Les participants à la conférence sur la réduction des risques, organisée à Vilnius avec le soutien de la Fondation Elton John, ont dénoncé (11 juin) une répression accrue subie par les personnes consommatrices de drogues en Europe de l'Est et en particulier en Russie."Il y a un renforcement de plus en plus marqué des politiques répressives. Des gens sont condamnés à des peines de prison extrêmement longues, non pas pour le trafic, mais pour la possession de très faibles quantités de drogue", a expliqué à l'AFP Michel Kazatchkine, envoyé spécial de l’ONUSIDA en Europe de l'Est. Une situation qu'a confirmée Larissa ancienne consommatrice d'une cinquantaine d'années, militante venue de l'enclave russe de Kaliningrad, lors d'une intervention publique : "Pour les médecins, les toxicomanes sont synonymes de criminels. J'ai été traitée comme une personne de seconde classe. J'ai été privée de mes droits, comment aurais-je pu violer les lois ?" Selon Michel Kazatchkine, les traitements de
substitution sont toujours illégaux en Russie et les programmes d'échange de seringues quasiment inexistants. L’ancien directeur du Fonds mondial de lutte contre le sida dénonce "la férocité judiciaire", encouragée par "des facteurs sociaux, culturels, religieux et maintenant économiques".
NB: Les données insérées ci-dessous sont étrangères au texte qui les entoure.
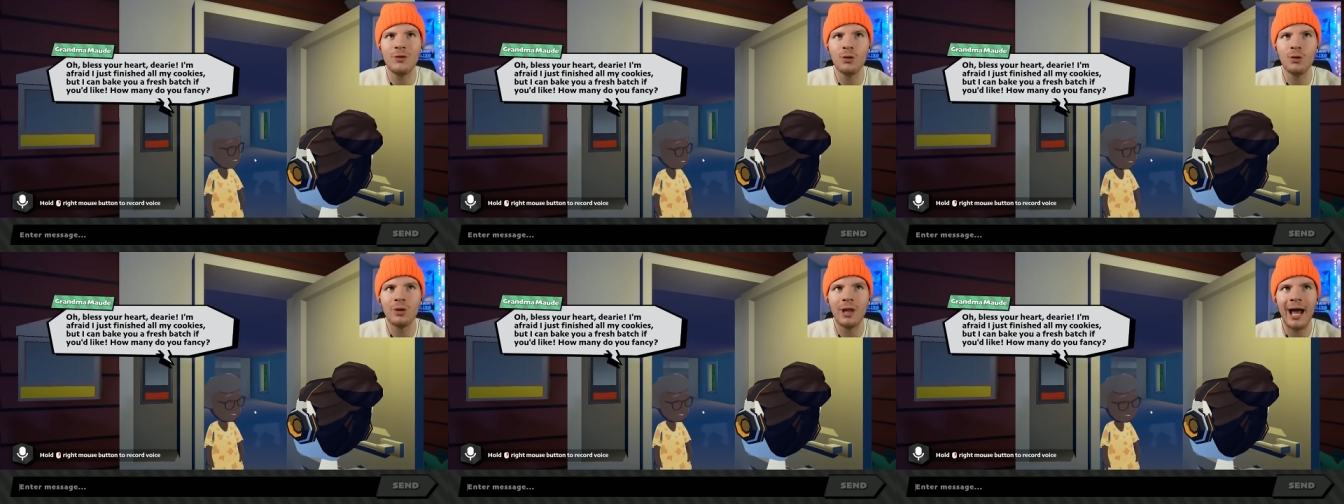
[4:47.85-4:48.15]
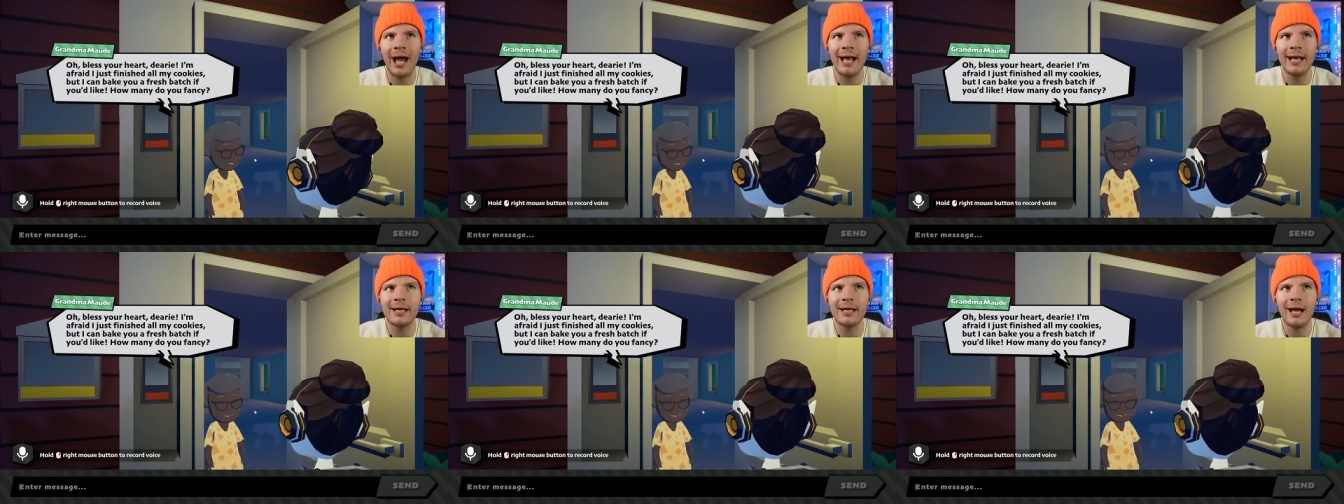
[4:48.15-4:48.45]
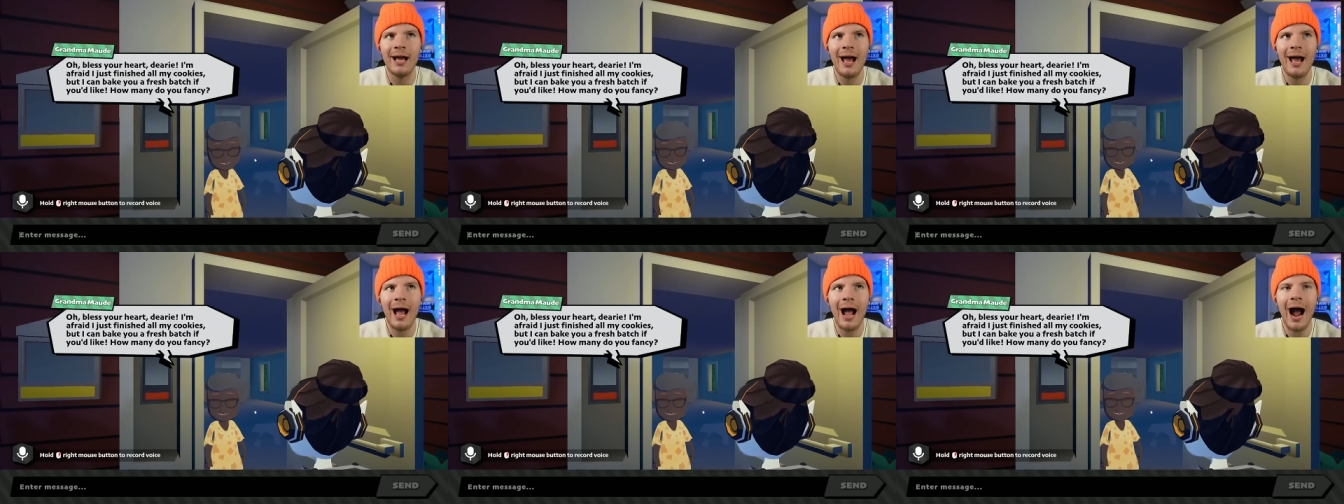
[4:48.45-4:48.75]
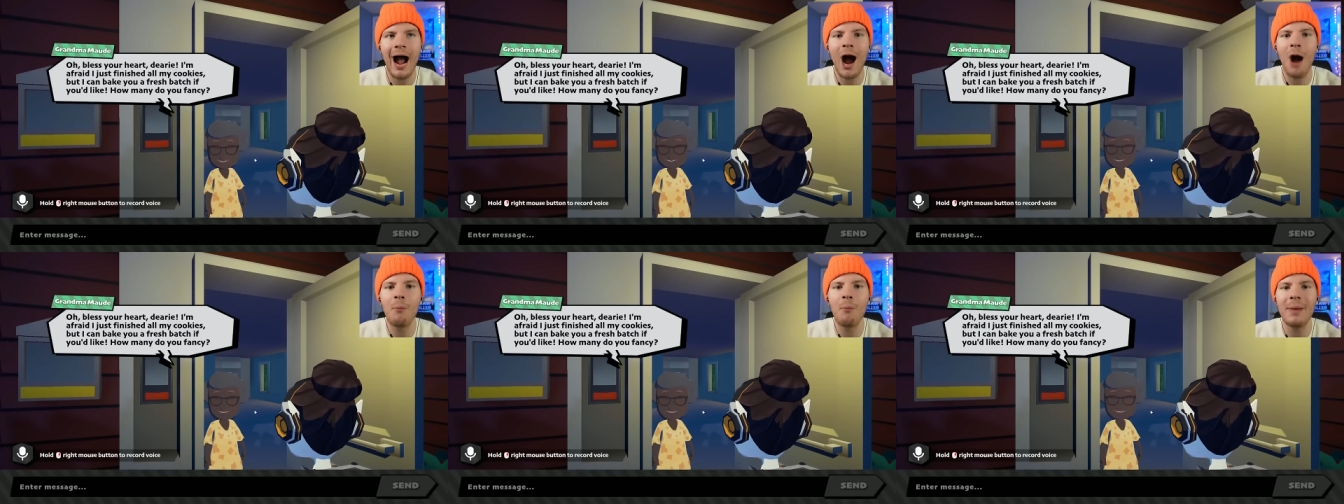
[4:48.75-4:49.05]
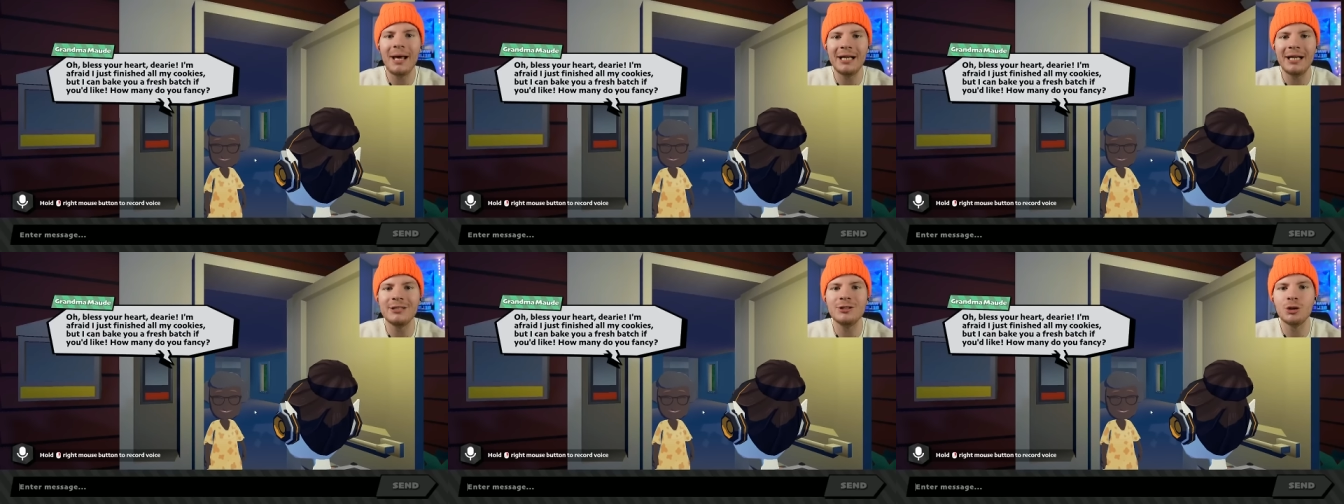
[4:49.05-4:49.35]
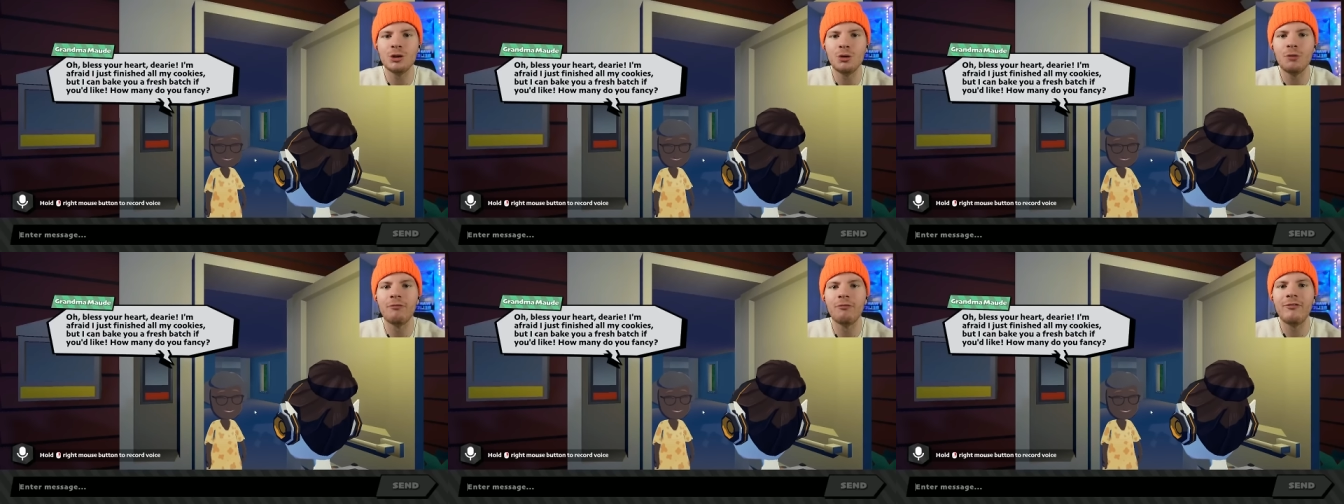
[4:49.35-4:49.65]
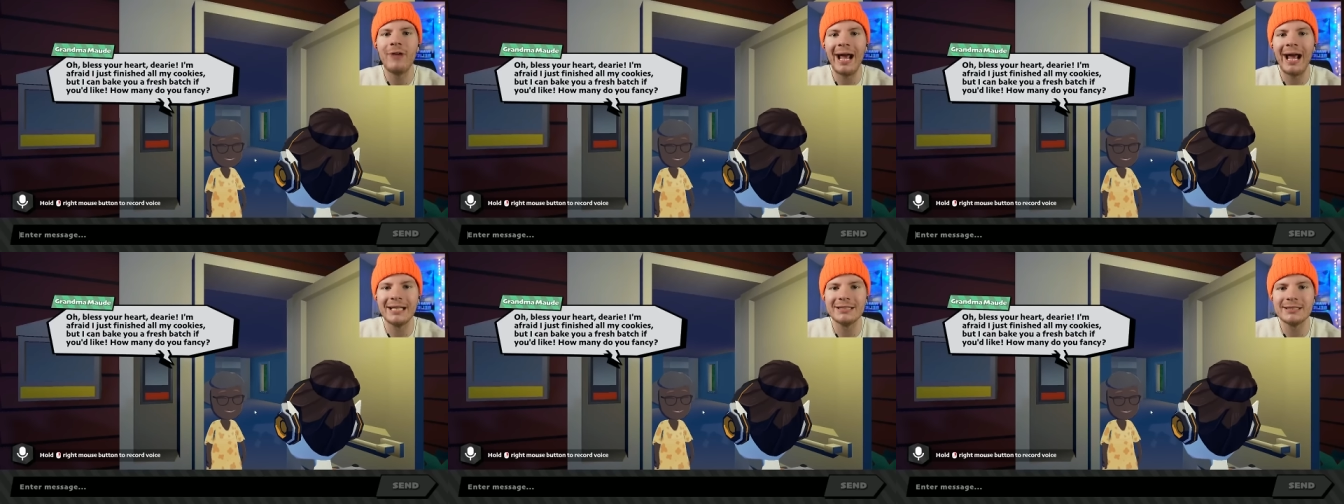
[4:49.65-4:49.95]
you like. How many do you
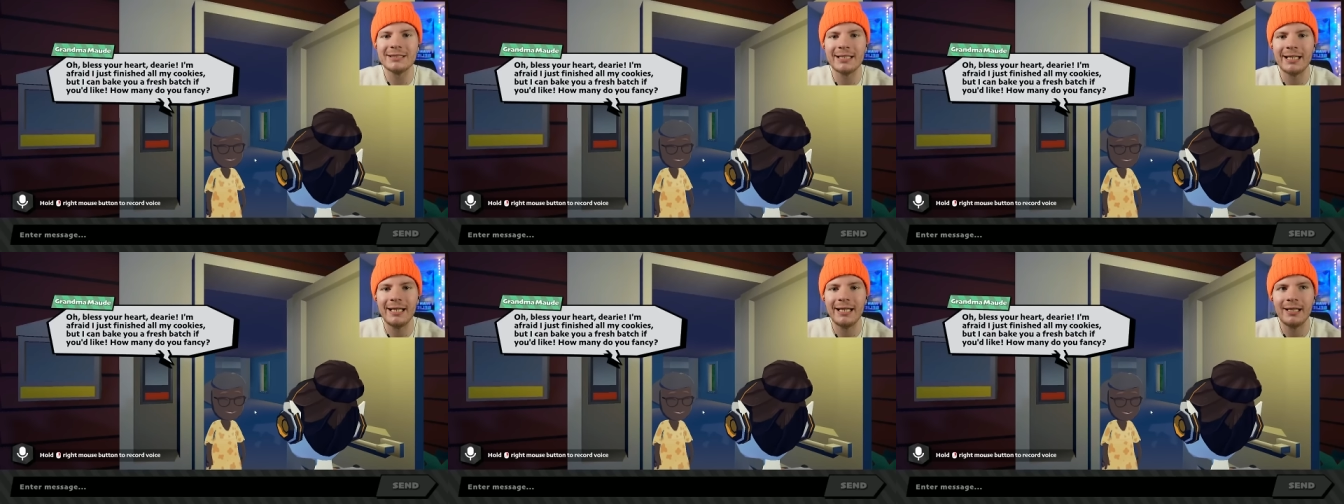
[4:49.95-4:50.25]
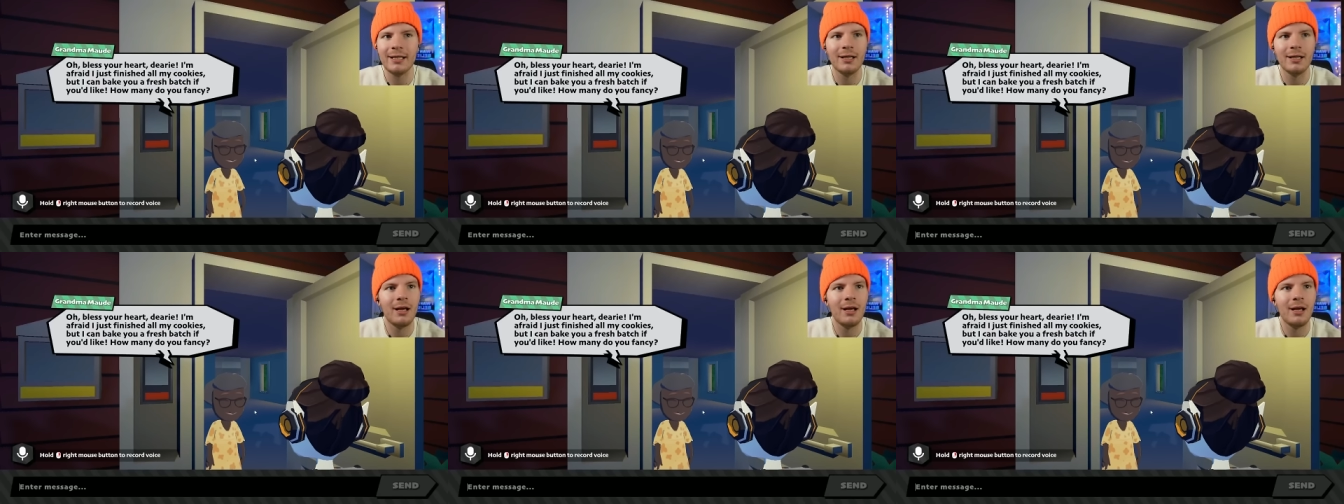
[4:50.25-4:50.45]
fancy?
L'Europe de l'Est connaît une recrudescence des cas de sida ; dans la zone, 1,5 million de personnes ont été concernées en 2011, avec 33 % des cas associés à une pratique d’injection de drogues, selon l'Organisation mondiale de la Santé (OMS). "L'exclusion sociale est le moteur de l'épidémie de VIH en Europe. Il s'agit d'un cercle vicieux : la marginalisation sociale augmente le risque d'être victime du VIH et le VIH exacerbe la marginalisation sociale, ajoutant un nouveau facteur de
stigmatisation", a relevé Martin Donoghoe du bureau européen de l'OMS chargé des programmes pour le sida et les hépatites virales, cité par l’AFP. A l'ouverture dimanche de la conférence de Vilnius, l'ex-président polonais Aleksander Kwasniewski a appelé à décriminaliser la possession de drogues. Il rejoint des anciens chefs d’Etat comme Ruth Dreifuss (Suisse), Fernando Henrique Cardoso (Brésil), Ernesto Zedillo (Mexique), Ricardo Lagos (Chili), etc. engagés dans ce même combat. "Pendant mon mandat [de président de la Pologne, ndlr], sur le conseil de nombreux groupes, j'ai signé une loi criminalisant la possession personnelle de drogues. Je sais que c'était une erreur. La
dépénalisation, c'est la bonne manière d'agir", a déclaré Aleksander Kwasniewski, aujourd'hui membre de la Commission globale en matière de drogue (Global commission on Drug Policy). Par ailleurs, comme l’a expliqué Michel Kazatchkine : l'assemblée générale extraordinaire de l'ONU qui aura lieu début 2016 sera, sur cette question, une échéance importante. "Ce sera la première fois depuis 18 ans que se déroulera une assemblée générale sur les stupéfiants et ces deux ans qui nous séparent de cette assemblée seront consacrés au plaidoyer, au travail de conviction, de dialogue, mais dans un climat difficile", indique-t-il.